Leave the pictures out and return every line below exactly.

:::::

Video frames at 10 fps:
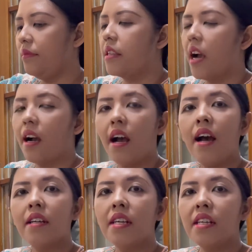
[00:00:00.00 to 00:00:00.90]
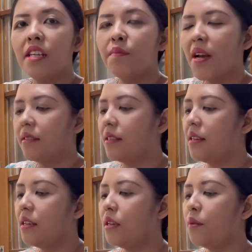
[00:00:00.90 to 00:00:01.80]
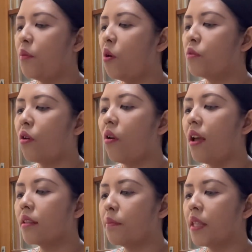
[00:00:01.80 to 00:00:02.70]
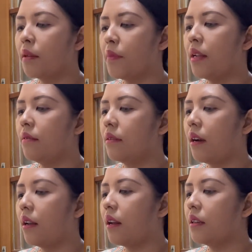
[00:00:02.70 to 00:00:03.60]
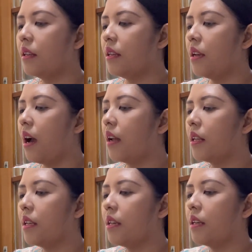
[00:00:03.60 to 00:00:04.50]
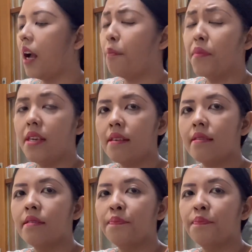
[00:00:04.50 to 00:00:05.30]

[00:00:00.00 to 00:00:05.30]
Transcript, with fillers: Jaka hari ini masih belum sekolah teman-teman sekarang ini hari Kamis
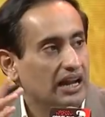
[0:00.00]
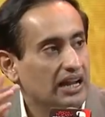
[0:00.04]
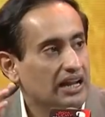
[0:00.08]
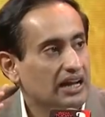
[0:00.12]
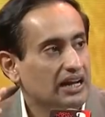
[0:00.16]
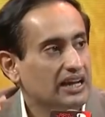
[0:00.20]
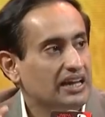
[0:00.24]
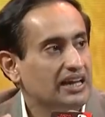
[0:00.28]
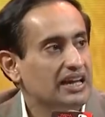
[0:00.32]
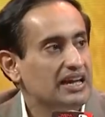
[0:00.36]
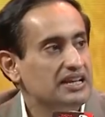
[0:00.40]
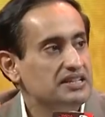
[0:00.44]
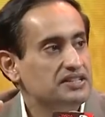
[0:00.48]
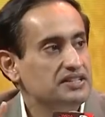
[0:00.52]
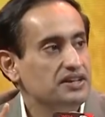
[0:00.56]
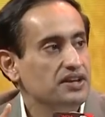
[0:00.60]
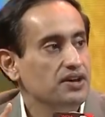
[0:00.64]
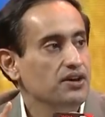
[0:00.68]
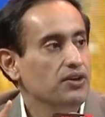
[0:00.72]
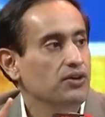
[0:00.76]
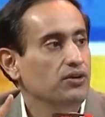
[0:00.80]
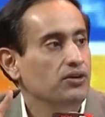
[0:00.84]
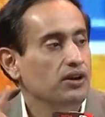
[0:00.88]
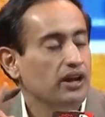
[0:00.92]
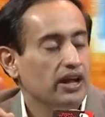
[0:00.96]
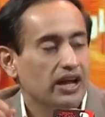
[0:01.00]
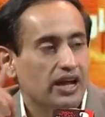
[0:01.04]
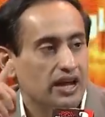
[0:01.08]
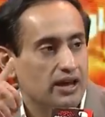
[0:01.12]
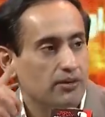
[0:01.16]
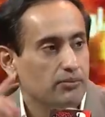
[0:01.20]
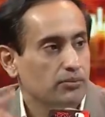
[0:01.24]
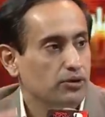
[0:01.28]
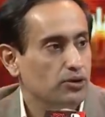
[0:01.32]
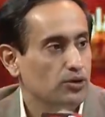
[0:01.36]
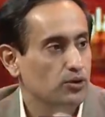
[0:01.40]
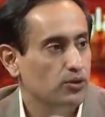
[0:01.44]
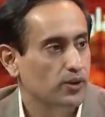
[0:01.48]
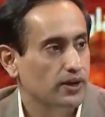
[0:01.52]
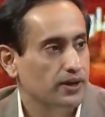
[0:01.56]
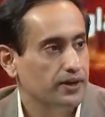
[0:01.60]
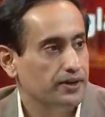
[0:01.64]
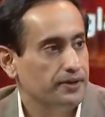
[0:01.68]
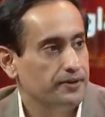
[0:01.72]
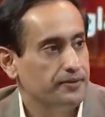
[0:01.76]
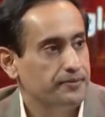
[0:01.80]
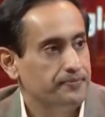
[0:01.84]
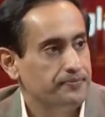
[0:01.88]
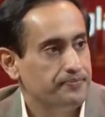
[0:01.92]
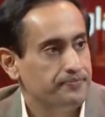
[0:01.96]
अलग कैसे है और अहम क्यों है
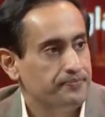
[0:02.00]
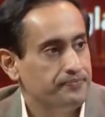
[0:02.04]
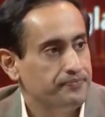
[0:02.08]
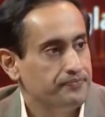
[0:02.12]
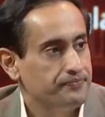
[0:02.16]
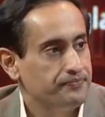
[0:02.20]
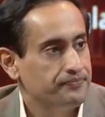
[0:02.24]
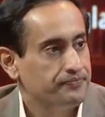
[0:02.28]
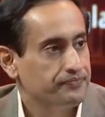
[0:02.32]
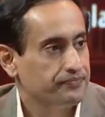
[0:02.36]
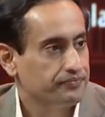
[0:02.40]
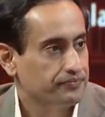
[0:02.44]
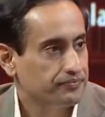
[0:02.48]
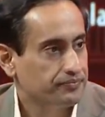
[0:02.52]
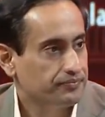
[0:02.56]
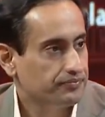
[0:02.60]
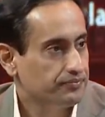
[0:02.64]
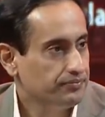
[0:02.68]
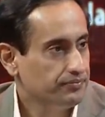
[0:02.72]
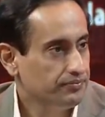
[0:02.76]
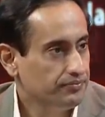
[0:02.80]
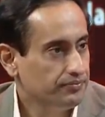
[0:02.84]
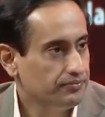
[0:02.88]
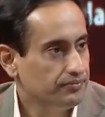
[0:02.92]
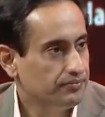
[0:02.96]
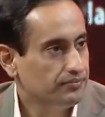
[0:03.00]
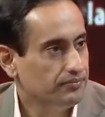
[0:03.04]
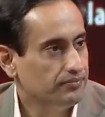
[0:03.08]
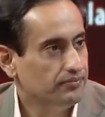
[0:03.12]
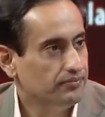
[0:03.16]
देखिए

:::::

• Written answer:
Video frames at 10 fps:
[00:00:00.00 to 00:00:00.90]
[00:00:00.90 to 00:00:01.80]
[00:00:01.80 to 00:00:02.70]
[00:00:02.70 to 00:00:03.60]
[00:00:03.60 to 00:00:04.50]
[00:00:04.50 to 00:00:05.30]

[00:00:00.00 to 00:00:05.30]
Transcript, with fillers: Jaka hari ini masih belum sekolah teman-teman sekarang ini hari Kamis
[0:00.00]
[0:00.04]
[0:00.08]
[0:00.12]
[0:00.16]
[0:00.20]
[0:00.24]
[0:00.28]
[0:00.32]
[0:00.36]
[0:00.40]
[0:00.44]
[0:00.48]
[0:00.52]
[0:00.56]
[0:00.60]
[0:00.64]
[0:00.68]
[0:00.72]
[0:00.76]
[0:00.80]
[0:00.84]
[0:00.88]
[0:00.92]
[0:00.96]
[0:01.00]
[0:01.04]
[0:01.08]
[0:01.12]
[0:01.16]
[0:01.20]
[0:01.24]
[0:01.28]
[0:01.32]
[0:01.36]
[0:01.40]
[0:01.44]
[0:01.48]
[0:01.52]
[0:01.56]
[0:01.60]
[0:01.64]
[0:01.68]
[0:01.72]
[0:01.76]
[0:01.80]
[0:01.84]
[0:01.88]
[0:01.92]
[0:01.96]
अलग कैसे है और अहम क्यों है
[0:02.00]
[0:02.04]
[0:02.08]
[0:02.12]
[0:02.16]
[0:02.20]
[0:02.24]
[0:02.28]
[0:02.32]
[0:02.36]
[0:02.40]
[0:02.44]
[0:02.48]
[0:02.52]
[0:02.56]
[0:02.60]
[0:02.64]
[0:02.68]
[0:02.72]
[0:02.76]
[0:02.80]
[0:02.84]
[0:02.88]
[0:02.92]
[0:02.96]
[0:03.00]
[0:03.04]
[0:03.08]
[0:03.12]
[0:03.16]
देखिए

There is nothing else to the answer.